- **WORK INSTRUCTION**
Output all the records word for word. Drop the pictures.

··········

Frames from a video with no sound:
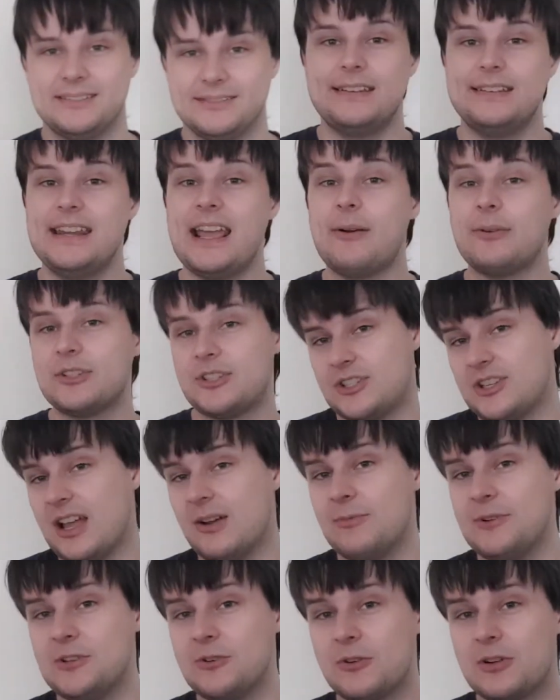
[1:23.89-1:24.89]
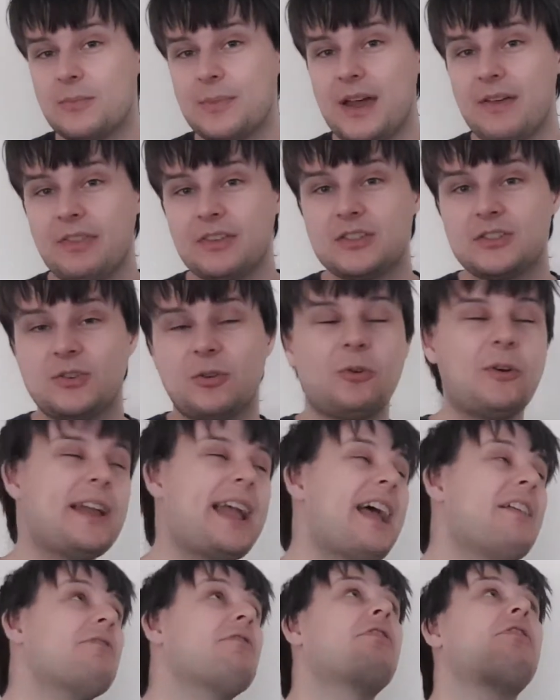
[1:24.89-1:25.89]
Now it's time we talk about the story,
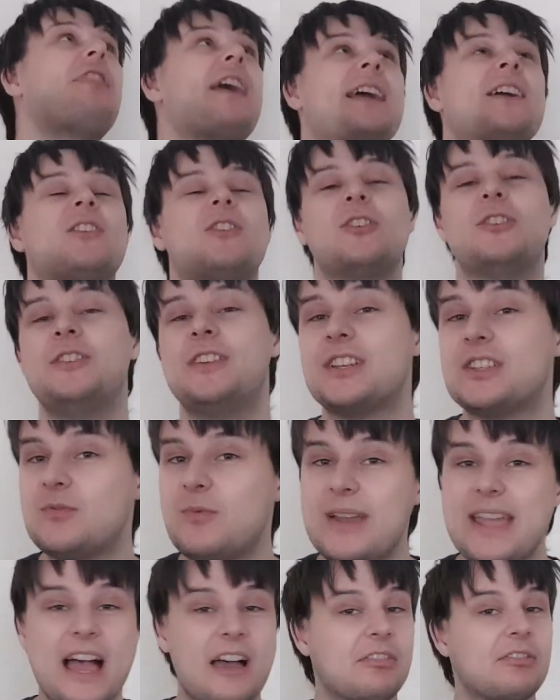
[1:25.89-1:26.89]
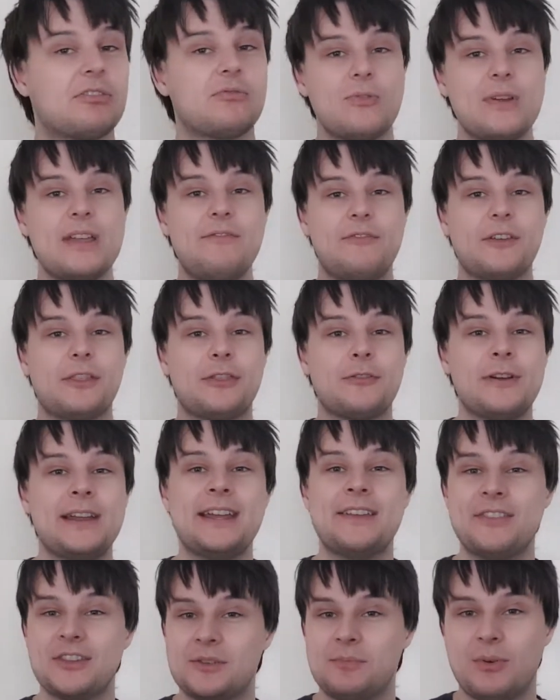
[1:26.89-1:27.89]
and thank goodness we are 3 for 3
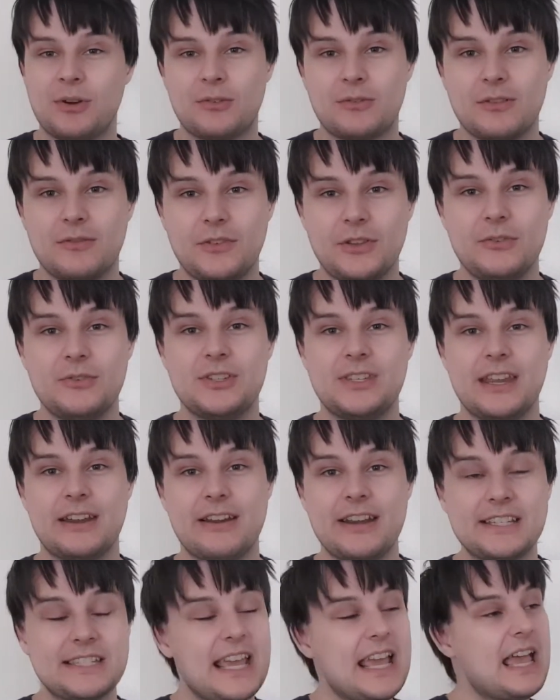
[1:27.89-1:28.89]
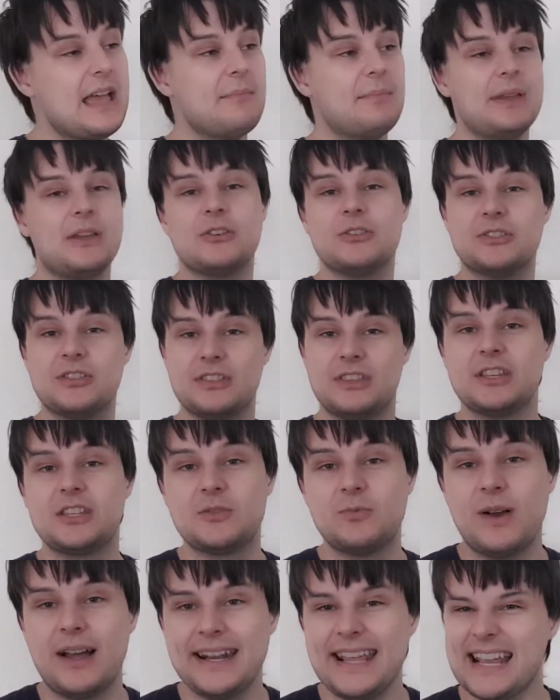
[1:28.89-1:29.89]
in this book review series, because this
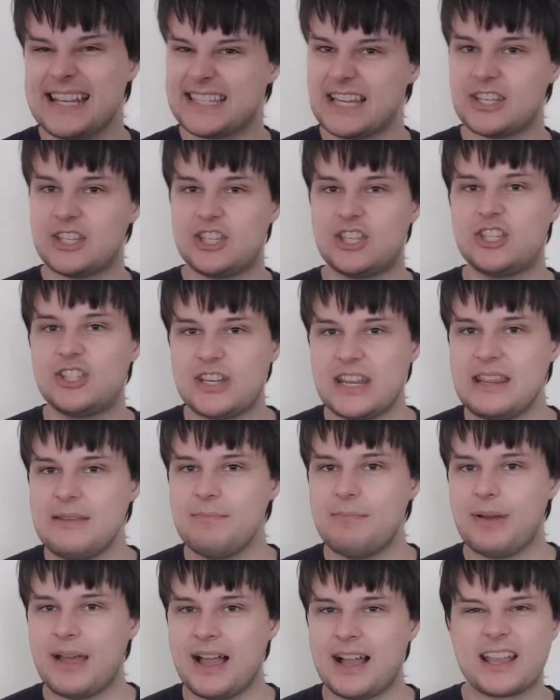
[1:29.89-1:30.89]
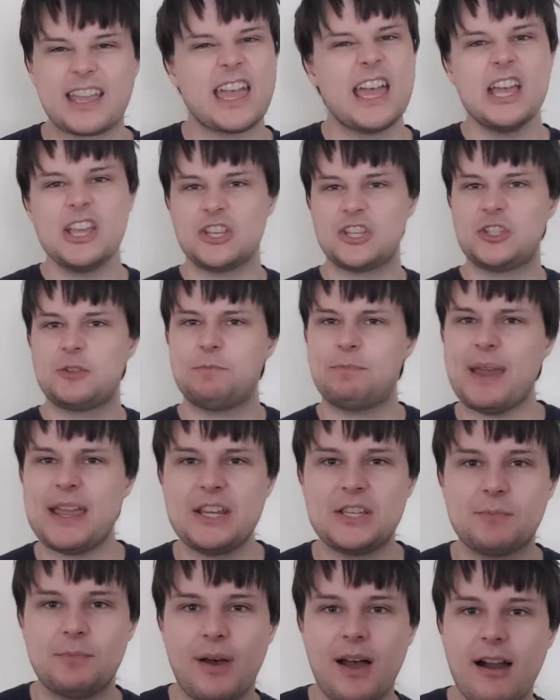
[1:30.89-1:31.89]
one is a steampunk,
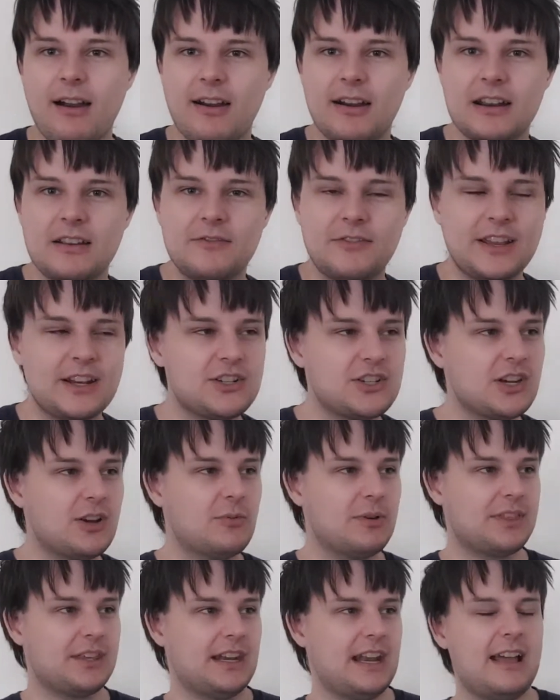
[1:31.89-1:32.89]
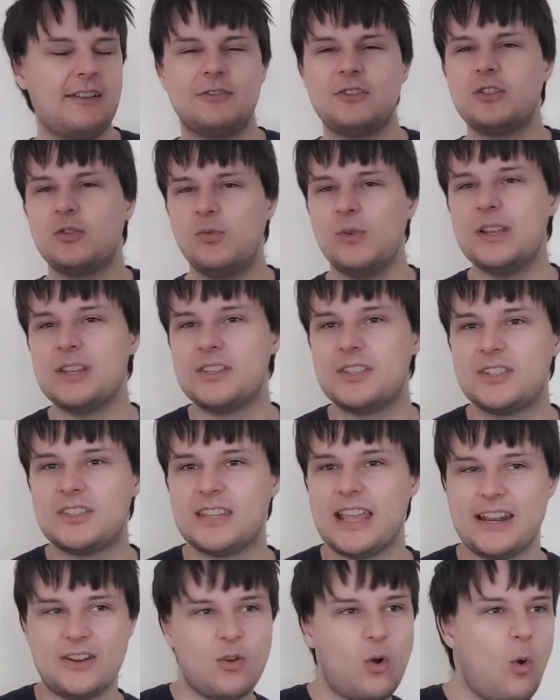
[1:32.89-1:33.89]
space pirate adventure with enough twists
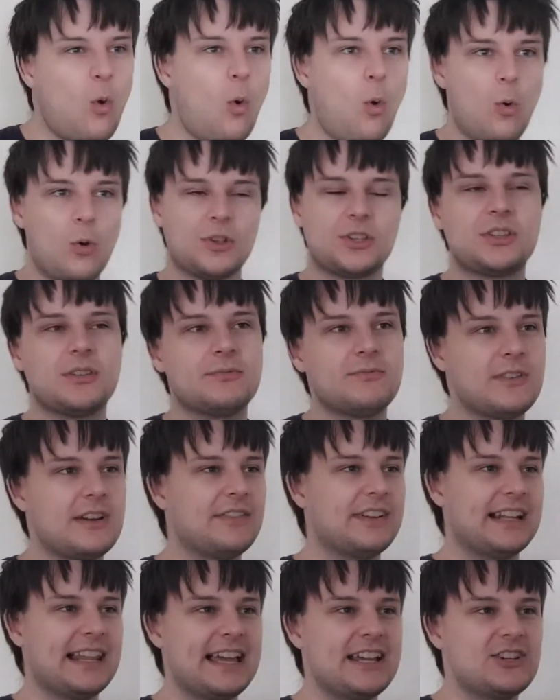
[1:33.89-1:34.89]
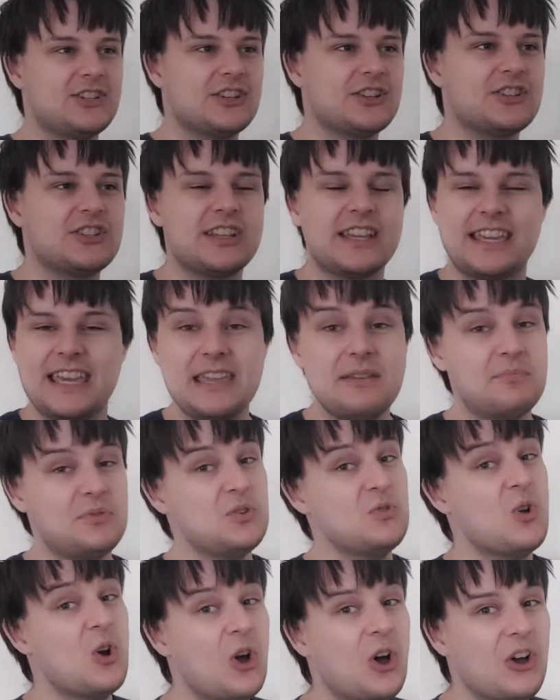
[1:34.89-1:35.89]
and awesome revelations to keep
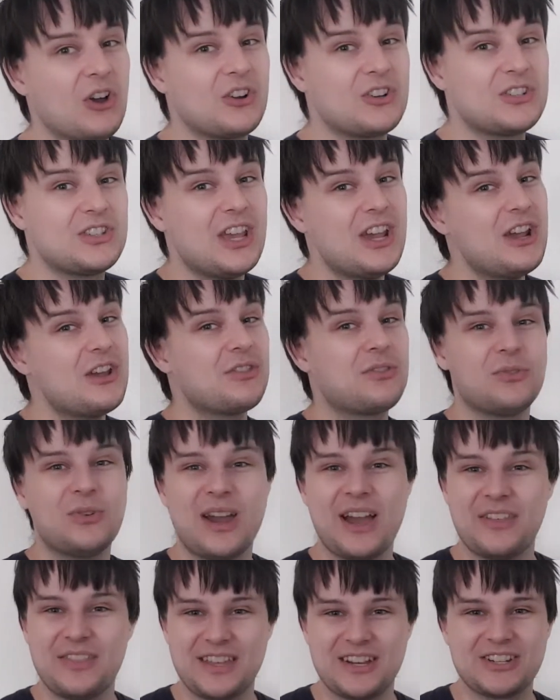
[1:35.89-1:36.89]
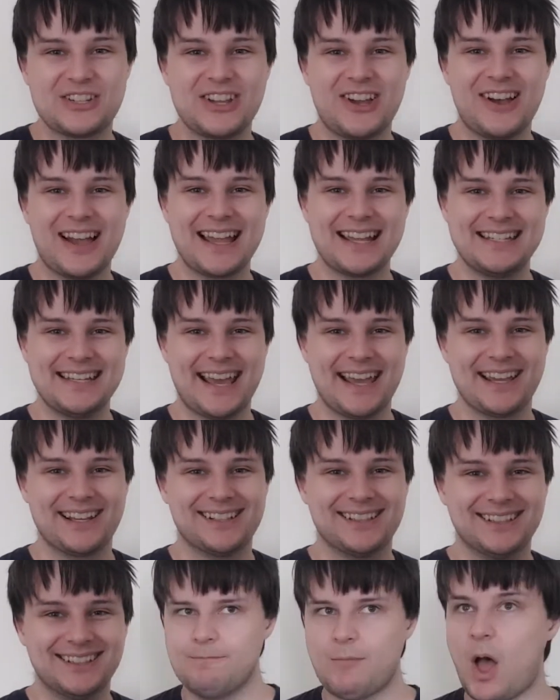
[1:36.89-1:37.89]
you hooked throughout the entire tale.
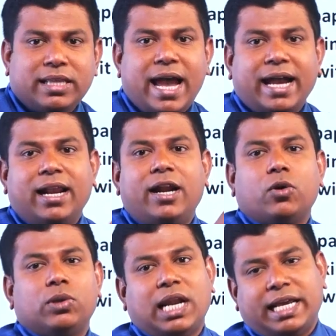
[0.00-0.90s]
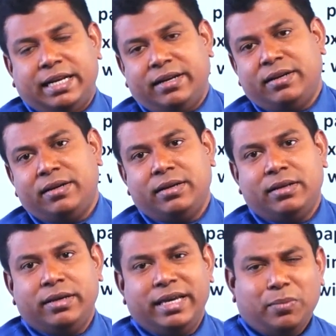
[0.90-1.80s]
the angle and draw the line.
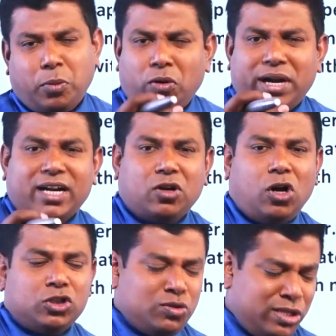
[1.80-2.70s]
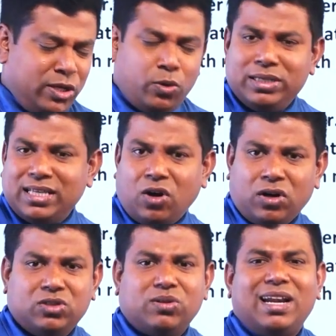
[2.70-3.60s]
In the protractor also 0 is at the
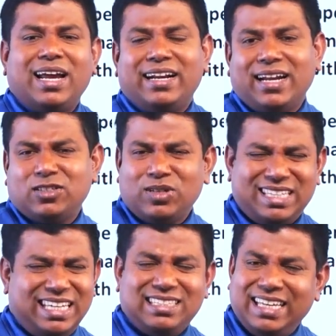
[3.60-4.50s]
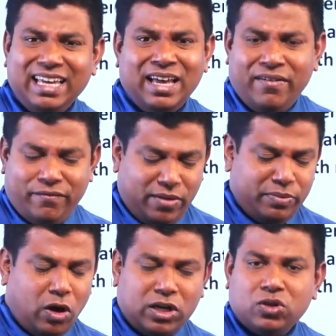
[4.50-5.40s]
horizontal line, right? So it's easy, from
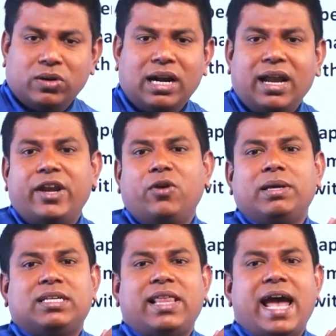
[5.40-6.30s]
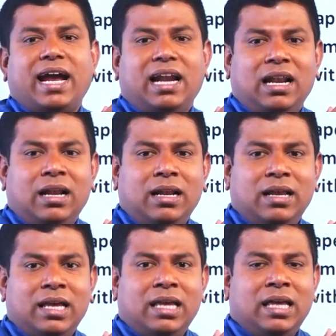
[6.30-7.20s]
the horizontal line you measure the angle.
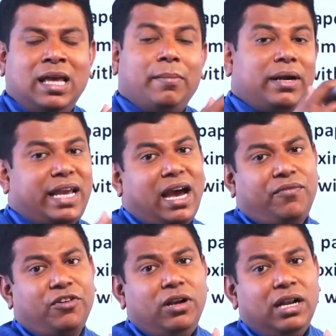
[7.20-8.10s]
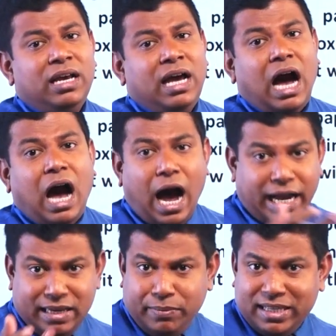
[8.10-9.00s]
But careful,
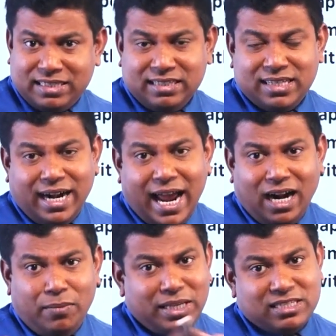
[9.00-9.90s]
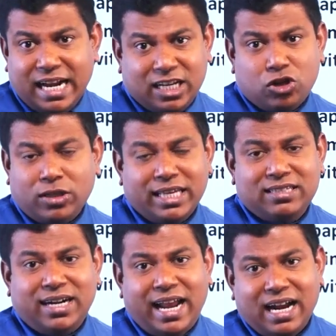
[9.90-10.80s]
I means incident angle means that is not the
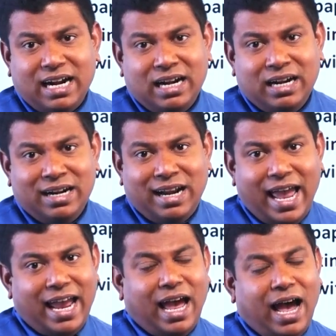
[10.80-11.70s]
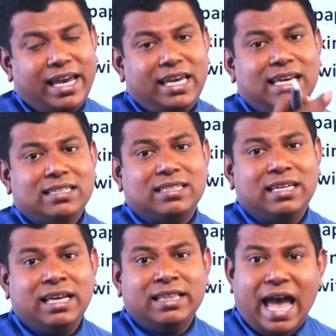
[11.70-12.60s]
incident angle. I is
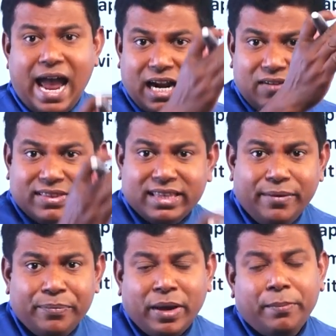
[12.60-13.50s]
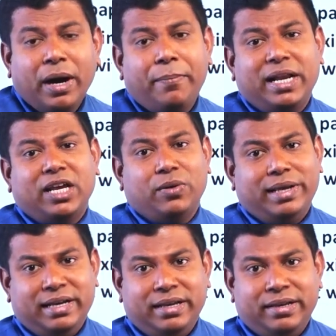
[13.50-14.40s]
the angle with the perpendicular.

··········

- **ANSWER TO THIS TASK**
Frames from a video with no sound:
[1:23.89-1:24.89]
[1:24.89-1:25.89]
Now it's time we talk about the story,
[1:25.89-1:26.89]
[1:26.89-1:27.89]
and thank goodness we are 3 for 3
[1:27.89-1:28.89]
[1:28.89-1:29.89]
in this book review series, because this
[1:29.89-1:30.89]
[1:30.89-1:31.89]
one is a steampunk,
[1:31.89-1:32.89]
[1:32.89-1:33.89]
space pirate adventure with enough twists
[1:33.89-1:34.89]
[1:34.89-1:35.89]
and awesome revelations to keep
[1:35.89-1:36.89]
[1:36.89-1:37.89]
you hooked throughout the entire tale.
[0.00-0.90s]
[0.90-1.80s]
the angle and draw the line.
[1.80-2.70s]
[2.70-3.60s]
In the protractor also 0 is at the
[3.60-4.50s]
[4.50-5.40s]
horizontal line, right? So it's easy, from
[5.40-6.30s]
[6.30-7.20s]
the horizontal line you measure the angle.
[7.20-8.10s]
[8.10-9.00s]
But careful,
[9.00-9.90s]
[9.90-10.80s]
I means incident angle means that is not the
[10.80-11.70s]
[11.70-12.60s]
incident angle. I is
[12.60-13.50s]
[13.50-14.40s]
the angle with the perpendicular.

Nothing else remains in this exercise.